Contradicted by school behavioral reports and family therapy summaries. All seven children follow consistent routines: bedtime at 8:30 PM, device-free dinners, weekly family meetings (facilitated by a neutral counselor), and mandatory participation in one community service activity per quarter — from food bank volunteering to neighborhood cleanups.
Related Topics (Internal Link Suggestions)
- How Celebrities Navigate Co-Parenting Across State Lines — suggested anchor text: "co-parenting across state lines"
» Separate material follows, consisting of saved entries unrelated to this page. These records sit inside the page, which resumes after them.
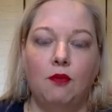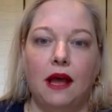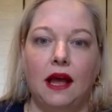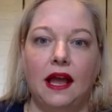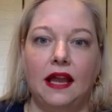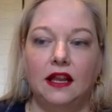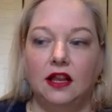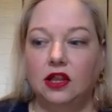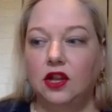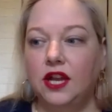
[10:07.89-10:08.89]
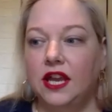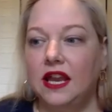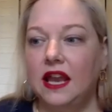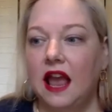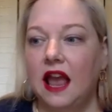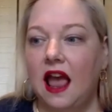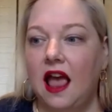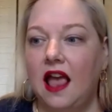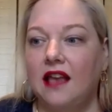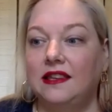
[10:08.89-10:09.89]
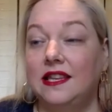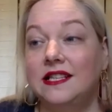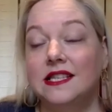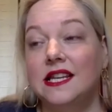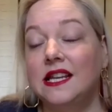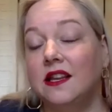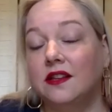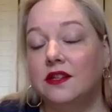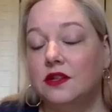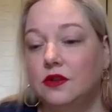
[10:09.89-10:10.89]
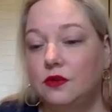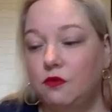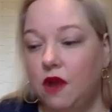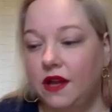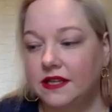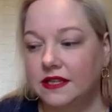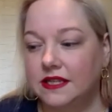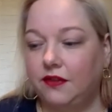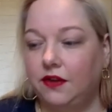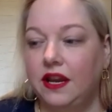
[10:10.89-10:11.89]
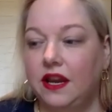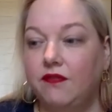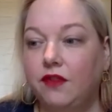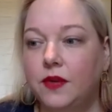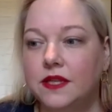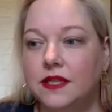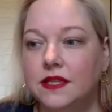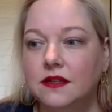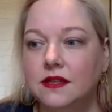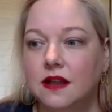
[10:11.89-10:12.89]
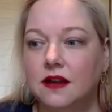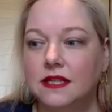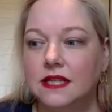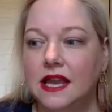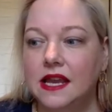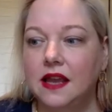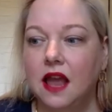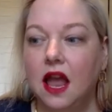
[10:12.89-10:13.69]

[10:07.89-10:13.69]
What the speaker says: by looking and listening to what different influencers are saying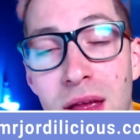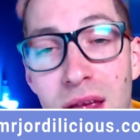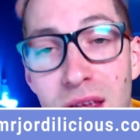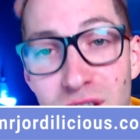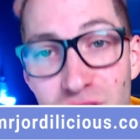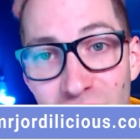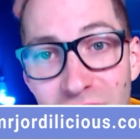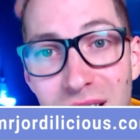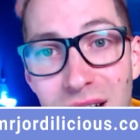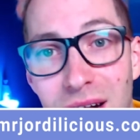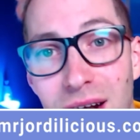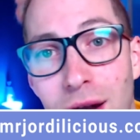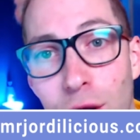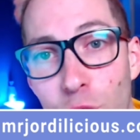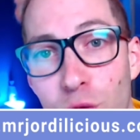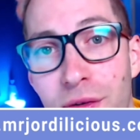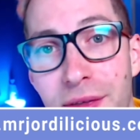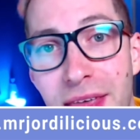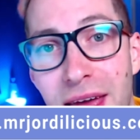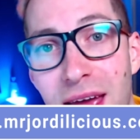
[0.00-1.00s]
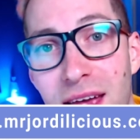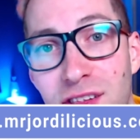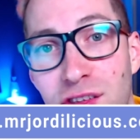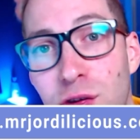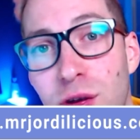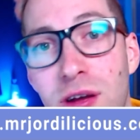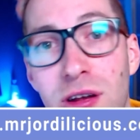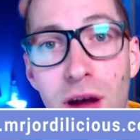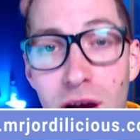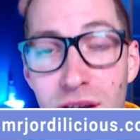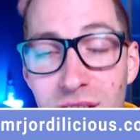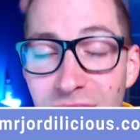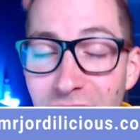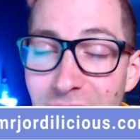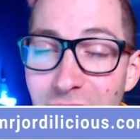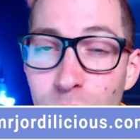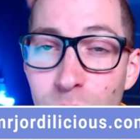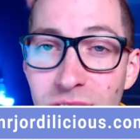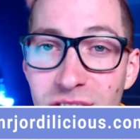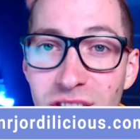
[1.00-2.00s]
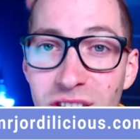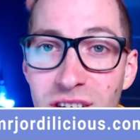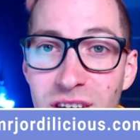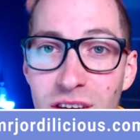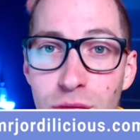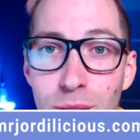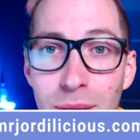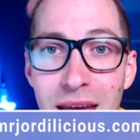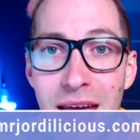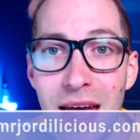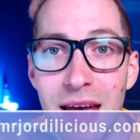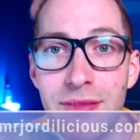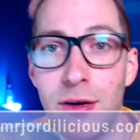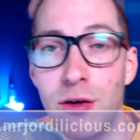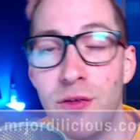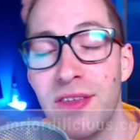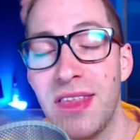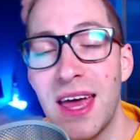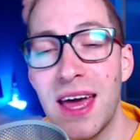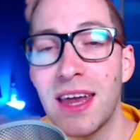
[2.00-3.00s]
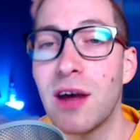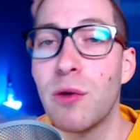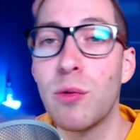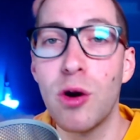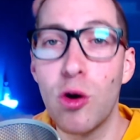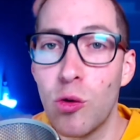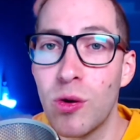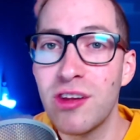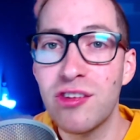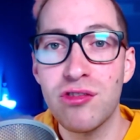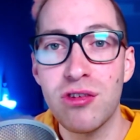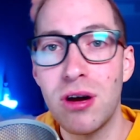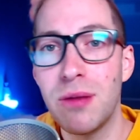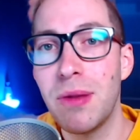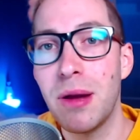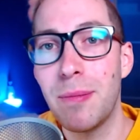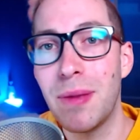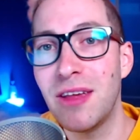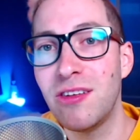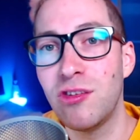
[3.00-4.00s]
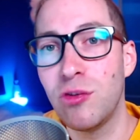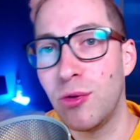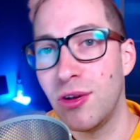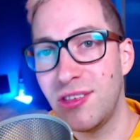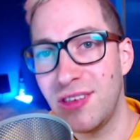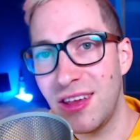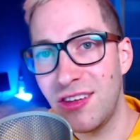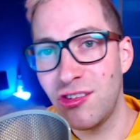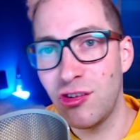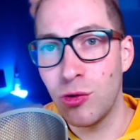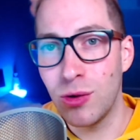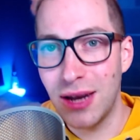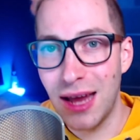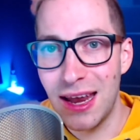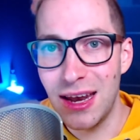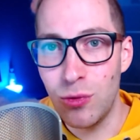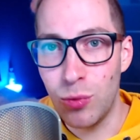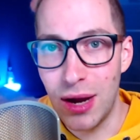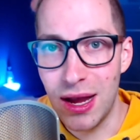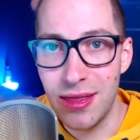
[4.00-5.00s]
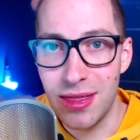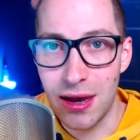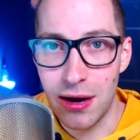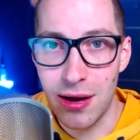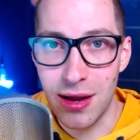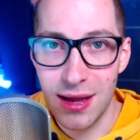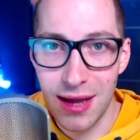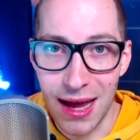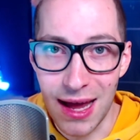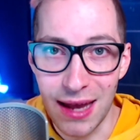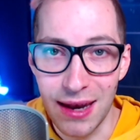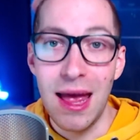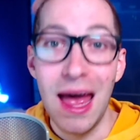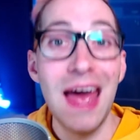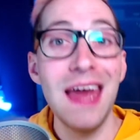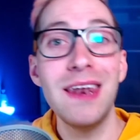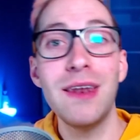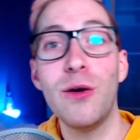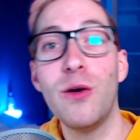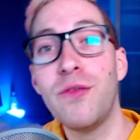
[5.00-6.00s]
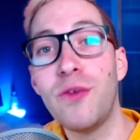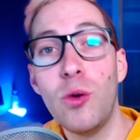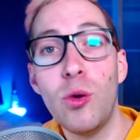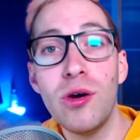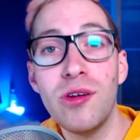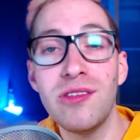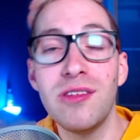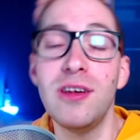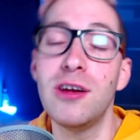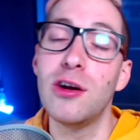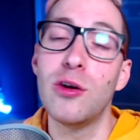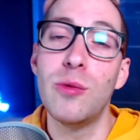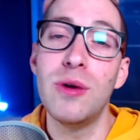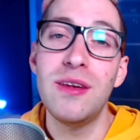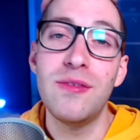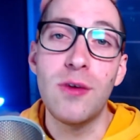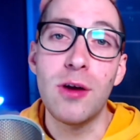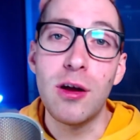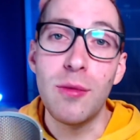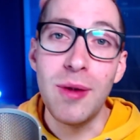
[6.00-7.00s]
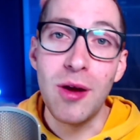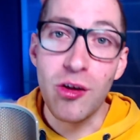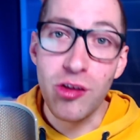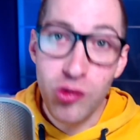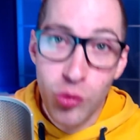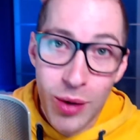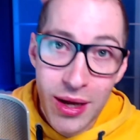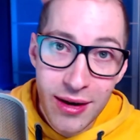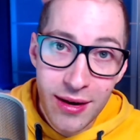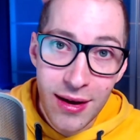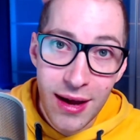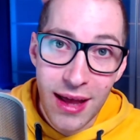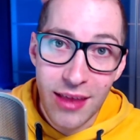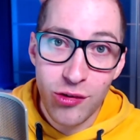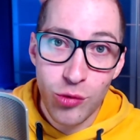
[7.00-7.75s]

channel over there so you can ask any questions that you may have over there and I will always try my best to assist you in any way that I can. And of course, you can always follow me on Twitter as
- Building Resilience in Children of High-Profile Parents — suggested anchor text: "raising kids in the spotlight"
- Child Support Transparency: What Court Records Reveal — suggested anchor text: "understanding child support orders"
- Therapy for Children of Separated Parents: Evidence-Based Approaches — suggested anchor text: "child therapy after separation"
- Music Industry Contracts and Parental Leave Clauses — suggested anchor text: "artist parental leave rights"
Your Next Step: Shift From Curiosity to Compassion
Now that you know how many kids does NBA YoungBoy have 2025 — and, more importantly, how he shows up for them with consistency, accountability, and quiet dedication — consider what this reveals about our collective storytelling. We amplify chaos but rarely celebrate the mundane, heroic work of showing up: paying invoices, reviewing IEPs, attending dentist appointments, and choosing silence over sensationalism. If this resonates, share this article with one parent in your circle — especially one navigating co-parenting complexity. And if you’re a parent yourself, take five minutes today to update your own family’s communication protocol (try OurFamilyWizard’s free tier) or schedule that overdue pediatric check-up. Because great parenting isn’t measured in headlines — it’s measured in the small, steady choices no one sees… until they change everything.